→ PROBLEM REQUIREMENTS: In the entries below, which lines run from the one containing "Frames from a" to the one containing "[0:00.00-0:15.00]"? Copy exactly those lines, ends included, and no others.

Stored items
- - - -

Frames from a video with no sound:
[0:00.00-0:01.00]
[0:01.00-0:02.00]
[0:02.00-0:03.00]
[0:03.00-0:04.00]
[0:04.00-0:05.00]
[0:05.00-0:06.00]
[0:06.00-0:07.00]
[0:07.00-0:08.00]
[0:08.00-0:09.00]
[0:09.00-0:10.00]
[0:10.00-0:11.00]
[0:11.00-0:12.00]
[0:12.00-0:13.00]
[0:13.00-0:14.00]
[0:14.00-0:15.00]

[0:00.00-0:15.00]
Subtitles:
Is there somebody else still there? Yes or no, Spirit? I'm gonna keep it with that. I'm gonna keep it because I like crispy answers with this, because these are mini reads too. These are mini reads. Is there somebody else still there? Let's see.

- - - -

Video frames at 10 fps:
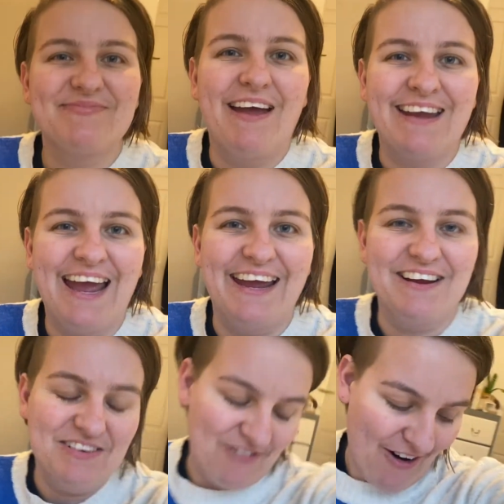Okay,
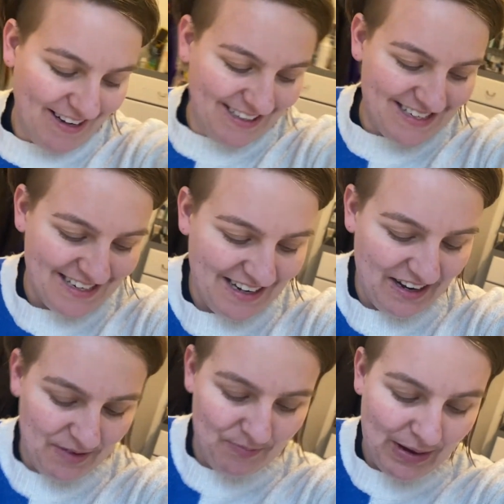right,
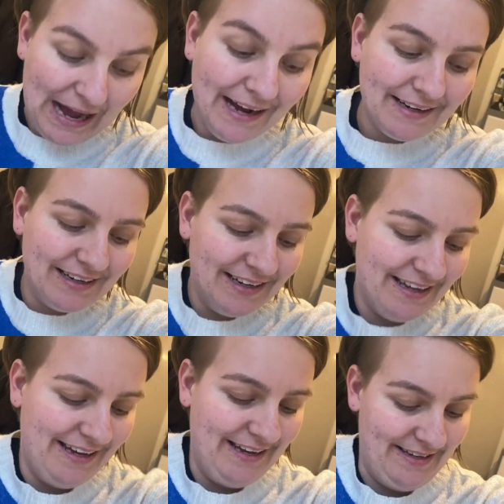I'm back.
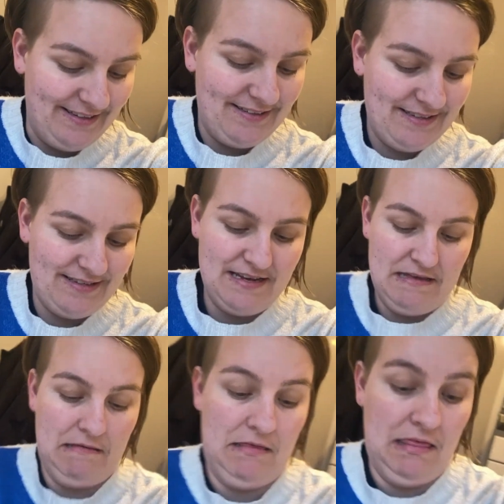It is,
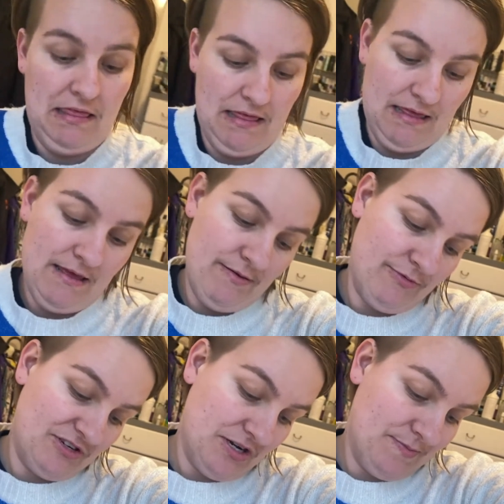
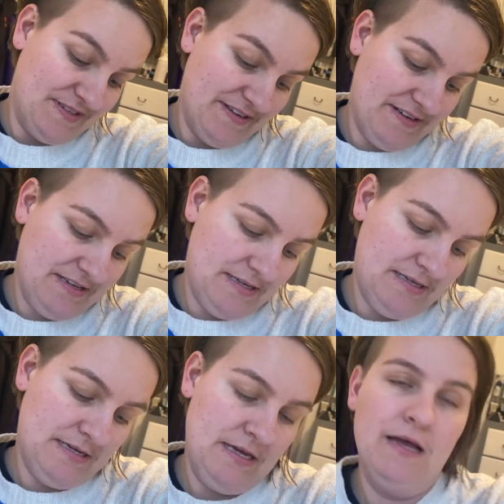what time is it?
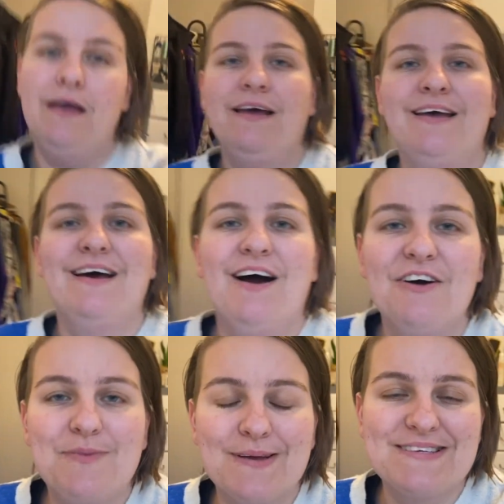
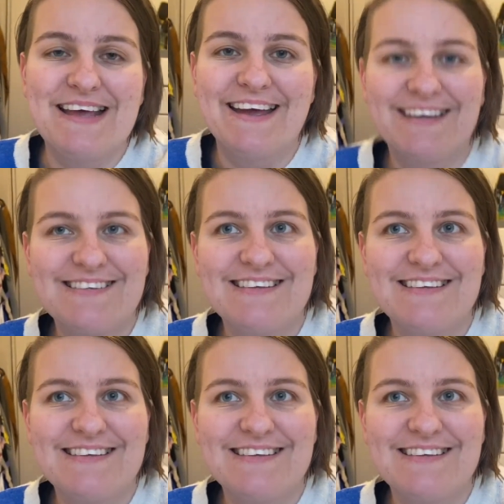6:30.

- - - -

→ RESULT BELOW:
Frames from a video with no sound:
[0:00.00-0:01.00]
[0:01.00-0:02.00]
[0:02.00-0:03.00]
[0:03.00-0:04.00]
[0:04.00-0:05.00]
[0:05.00-0:06.00]
[0:06.00-0:07.00]
[0:07.00-0:08.00]
[0:08.00-0:09.00]
[0:09.00-0:10.00]
[0:10.00-0:11.00]
[0:11.00-0:12.00]
[0:12.00-0:13.00]
[0:13.00-0:14.00]
[0:14.00-0:15.00]

[0:00.00-0:15.00]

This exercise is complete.